A partir de agora sentes que a responsabilidade de promoção da cultura portuguesa, a promoção de Portugal acaba por ser ainda maior?
Eu acho que sim. Quer dizer, ser reconhecida no Portuguese Canadian Walk of Fame, acho que traz consigo uma responsabilidade maior para promover a comunidade portuguesa. Dentro dos meus possíveis, vou aproveitar futuras oportunidades para poder continuar a fazer a mesma coisa. Como já disse, de pequenina e de adolescente, o meu envolvimento na comunidade portuguesa foi muito mais acentuado. Houve um tempo na minha vida em que tive que priorizar a minha energia e o meu tempo para a minha família, para os meus filhos. Agora acho que estou a entrar numa etapa da minha vida em que posso começar a dedicar mais um bocadinho, e ver de que maneira posso contribuir mais para o desenvolvimento e maior conhecimento da comunidade.
O FUTURO
Como é que vês o teu futuro, Nancy? Portugal continuará a estar presente? Achas que alguma vez te poderia passar pela cabeça viver uns tempos em Portugal, por exemplo?

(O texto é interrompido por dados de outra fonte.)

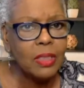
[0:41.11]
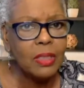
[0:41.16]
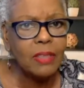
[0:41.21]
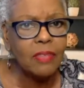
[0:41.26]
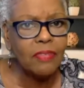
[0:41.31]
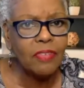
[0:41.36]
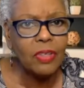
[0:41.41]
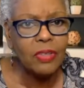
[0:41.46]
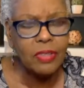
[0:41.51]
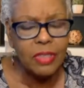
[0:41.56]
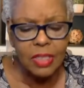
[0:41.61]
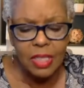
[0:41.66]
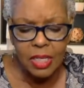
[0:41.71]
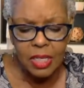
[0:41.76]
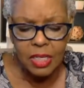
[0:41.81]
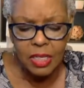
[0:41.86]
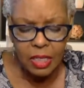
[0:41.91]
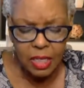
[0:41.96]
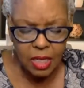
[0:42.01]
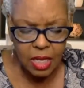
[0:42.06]
And the first
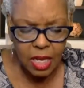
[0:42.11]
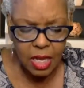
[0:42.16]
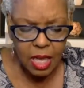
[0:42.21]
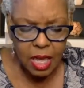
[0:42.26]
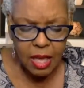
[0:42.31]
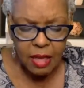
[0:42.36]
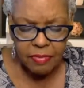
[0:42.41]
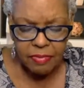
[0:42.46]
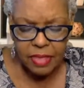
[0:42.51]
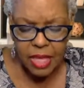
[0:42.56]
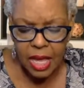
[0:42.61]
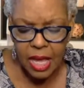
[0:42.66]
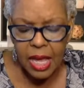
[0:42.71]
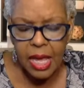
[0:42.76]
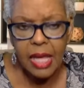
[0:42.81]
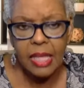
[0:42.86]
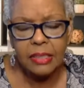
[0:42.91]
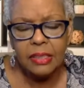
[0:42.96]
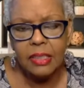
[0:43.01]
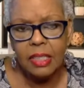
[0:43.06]
thing
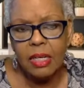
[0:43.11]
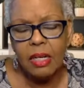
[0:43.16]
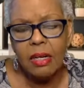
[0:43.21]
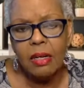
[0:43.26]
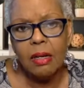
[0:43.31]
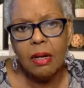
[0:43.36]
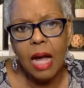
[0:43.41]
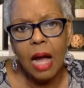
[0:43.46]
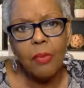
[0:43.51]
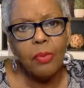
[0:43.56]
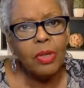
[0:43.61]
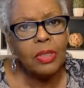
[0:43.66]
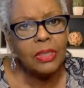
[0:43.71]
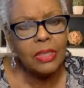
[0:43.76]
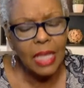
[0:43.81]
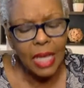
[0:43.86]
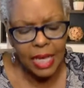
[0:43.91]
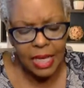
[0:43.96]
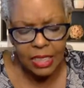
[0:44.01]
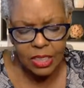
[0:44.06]
that I want
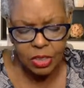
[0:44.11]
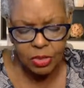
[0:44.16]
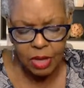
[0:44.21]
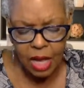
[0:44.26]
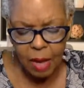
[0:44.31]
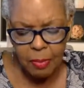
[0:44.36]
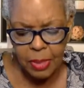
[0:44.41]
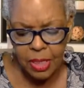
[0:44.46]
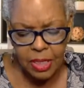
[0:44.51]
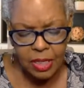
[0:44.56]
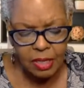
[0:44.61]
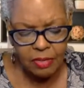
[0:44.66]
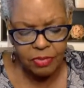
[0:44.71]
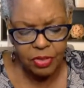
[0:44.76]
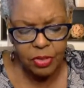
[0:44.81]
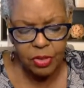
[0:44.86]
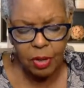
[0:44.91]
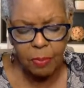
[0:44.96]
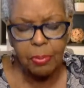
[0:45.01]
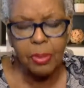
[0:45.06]
to ask you, how many of
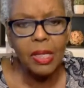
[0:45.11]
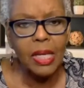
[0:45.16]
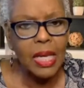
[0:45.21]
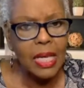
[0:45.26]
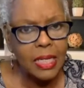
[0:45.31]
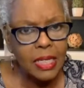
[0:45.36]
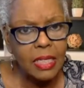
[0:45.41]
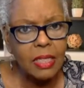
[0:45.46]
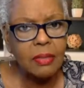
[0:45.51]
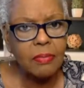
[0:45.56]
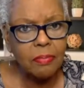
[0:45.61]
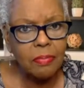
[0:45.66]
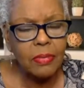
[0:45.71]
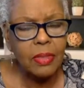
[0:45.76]
you are planning?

Portugal estará sempre no meu coração, sim, claro! Viver uns tempos em Portugal é um bocado difícil de dizer, porque não sei. O futuro é imprevisto. Eu não sei o que é que o futuro vai trazer. Onde é que os meus filhos irão estar, mas claro que queria estar próximo deles, se fosse possível. Como toda a mãe, acho eu. Mas o meu futuro… quer dizer, sem ter uma bola de cristal, eu acho que se puder continuar a crescer pessoalmente e profissionalmente e continuar a poder contribuir no meu emprego para o desenvolvimento do SickKids Hospital e, de alguma maneira, para a comunidade portuguesa, será uma coisa que me vai trazer muita alegria.